Who is who - Anthropology of Akira
Akira group, most likely named after the Japanese cyberpunk film Akira (forbidden in Russia) has recently become one of the most prolific Ransomware as a Service (RaaS) groups in the field of cybercrime. First appearance of the Akira group was registered approximately in March 2023. As of 29th of November, there are, according to ransomware.live website, 426 known victims of the Akira group. Given these numbers, Akira group breaches about 53 companies per month animating its incredible productivity. The group was so far most active in the USA and usually goes after SMEs, which are generally easier targets due to weaker cyber-security. These organizations are often viewed as "softer targets" that are willing to pay up as they usually do not have sufficient budget to invest into proper cyber security measures.
Resemblance to Old Conti Group
Akira Group strongly resembles the Russian-based Conti Group that was partly exposed in early 2022. Akira's tactics, techniques, and procedures (TTPs) were similar to those outlined in Conti's leaked playbook. While other groups could be simply inspired by the playbook, further malware analysts have shown several code similarities between Conti and Akira ransomware, such as the list of file types and directory exclusions, the structure of the file extension, and the code for key generation. Examples of negotiation chats between Akira and their victims revealed that Akira operators use a script to begin negotiations just as Conti did, demonstrating behavioral similarity in campaign style and how they conduct operations. Most importantly, blockchain analysis of Akira’s Bitcoin transactions revealed that on at least three occasions, Akira operators have sent ransom funds to addresses affiliated with known Conti wallets.
Shook Lin & Bok Case
Shook Lin & Bok, originally established in 1918, is a prominent full-service law firm with an office in Singapore that became one of Akira's victims in April 2024. Because the investigations are still ongoing, it is yet unknown to the public how exactly Akira breached the company.
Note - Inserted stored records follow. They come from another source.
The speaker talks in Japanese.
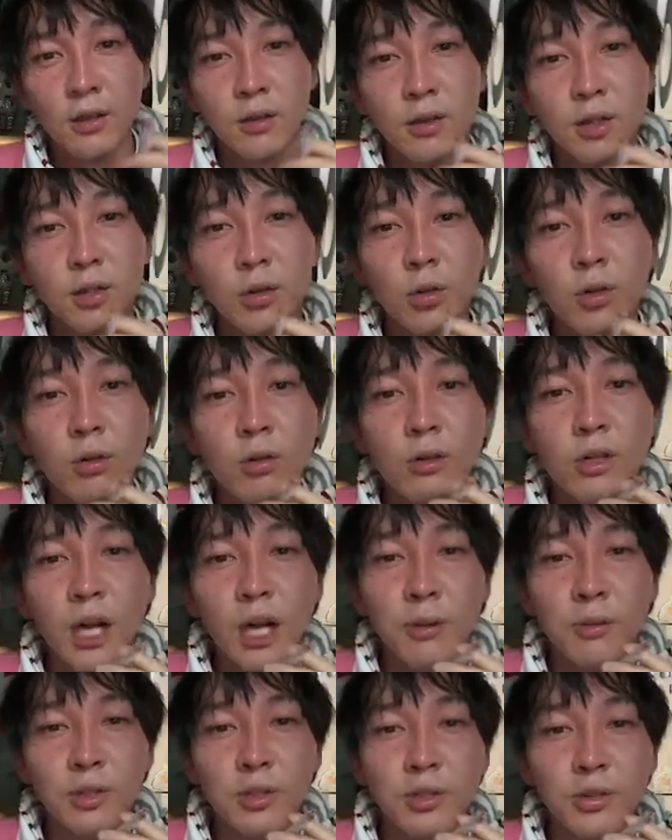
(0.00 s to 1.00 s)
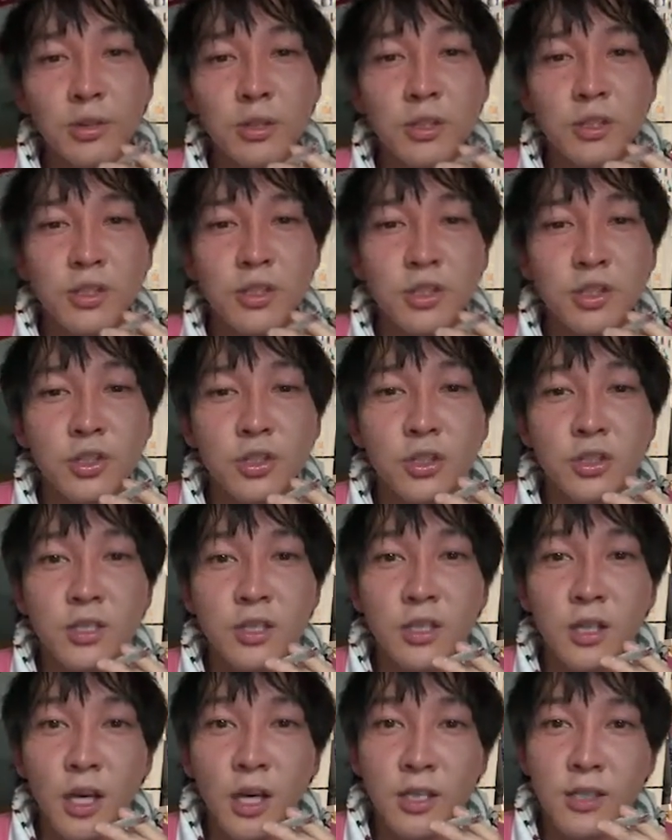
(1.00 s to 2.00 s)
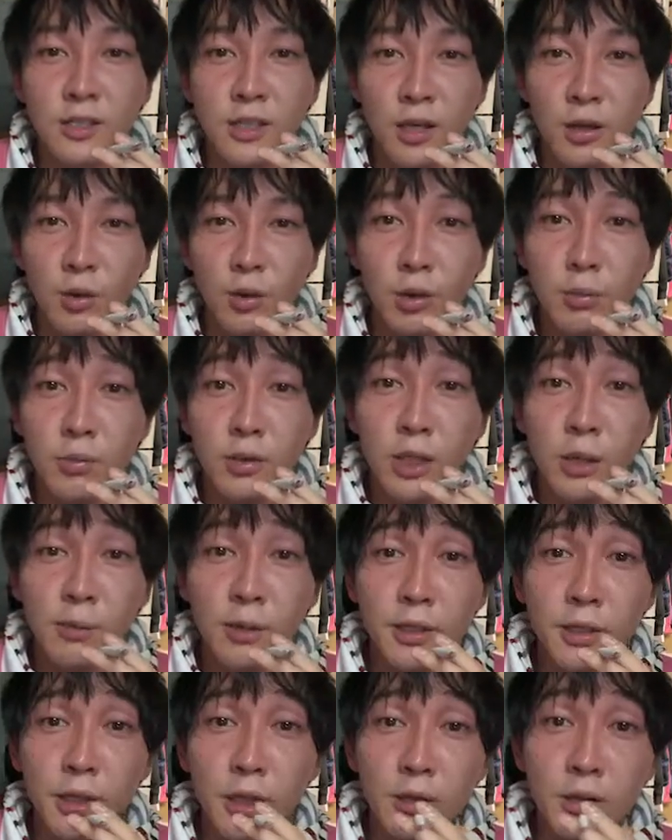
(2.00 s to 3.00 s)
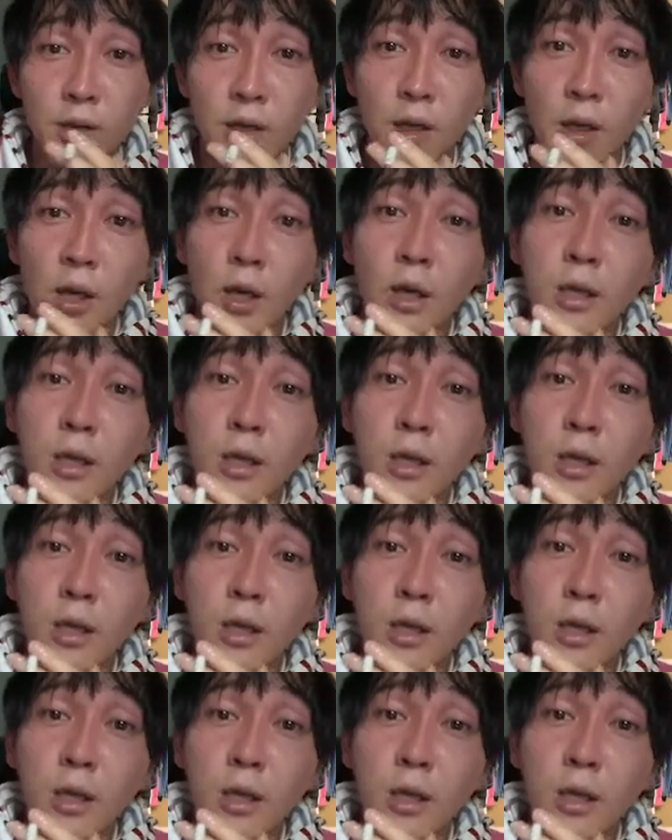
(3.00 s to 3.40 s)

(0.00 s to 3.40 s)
て。で、今回も呪術廻戦、俺もたまにやる。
Nevertheless, it is known that Akira left a ransom note (Appendix A) with a unique link and password to a secured chatroom to negotiate. Akira did also post exfiltration analysis of Shook Lin & Bok's bank statements, net income, cyber liability limits, and financial audits to estimate the most suitable ransom price. Initially, for 2,000,000$ Akira offered:
- Full decryption assistance
- Evidence of data removal
- Security report on vulnerabilities they found
- Guarantees not to publish or sell the data
- Guarantees not to attack the company in the future
In the end, after a week of negotiations, Shook Lin & Bok managed to negotiate a $600,000 discount but still decided to pay a $1,400,000 ransom. Shook Lin & Bok negotiator communicating with Akira group stated multiple times that publishing data would be an automatic deal breaker. Therefore, the assumption is that Shook Lin & Bok management decided to pay, as leakage of confidential client information could not only undermine proceedings of their cases but open other lawsuits against the firm for insufficient data protecting measures, potentially resulting in bigger costs than the ransom itself.
Akira, as many other groups do, employed double extorsion (exfiltrating data first, then encrypting it) and thanks to it, managed to pressure Shook Lin & Bok by threatening to sell or publish the data. This is often the main reason and decisive factor for victims to pay. Therefore, it is important to understand that just having a recoverable data backup, or available decryption tool, does not solve the whole issue when company is attacked. Exposure of sensitive data can not only debilitate company operations but open doors to scrutiny from stakeholders and state authorities.
Ethical Dilemma
While it is not illegal in Singapore to pay a ransom, moral question arises: is it ethical for a law firm to submit to extortion, effectively giving up money for criminal groups? Singapore authorities, in general, do not recommend paying ransom as successful payments just further encourage and enables the threat actors. Mistake of the Shook Lin & Bok negotiator was to believe that chats were a safe and private space to communicate with the attacker. The facts that the chats were leaked, whether by some whistleblower in the company or the Akira group demonstrated the exact opposite. Furthermore, the company cannot be sure about Akira's guarantees and is only left to believe that Akira does not still have a copy of its data.
Conclusion & Takeaways
The Shook Lin & Bok is another case that illustrates the importance of robust cyber security measures and serves as a cautionary case for all organizations. Costs stemming from potential financial losses, disruption of operations, and reputational damages are usually higher than investments in cybersecurity. As threats evolve, so is the regulatory scrutiny. Therefore, organizations must prioritize comprehensive cybersecurity strategies that address every stage of potential breaches. These strategies should include not only technical security, but employee training, detailed incident response plans, and communication strategies to maintain client trust and company reputation. Cybersecurity is not only an emerging quality but a necessity. It should be viewed not only as a concern for IT but as a core component of the whole organization. Organizations that fail to acknowledge and act on this fact risk their viability. The Shook Lin & Bok case serves as another reminder that resilience against cyber threats is not optional, but essential for sustaining competitive advantage.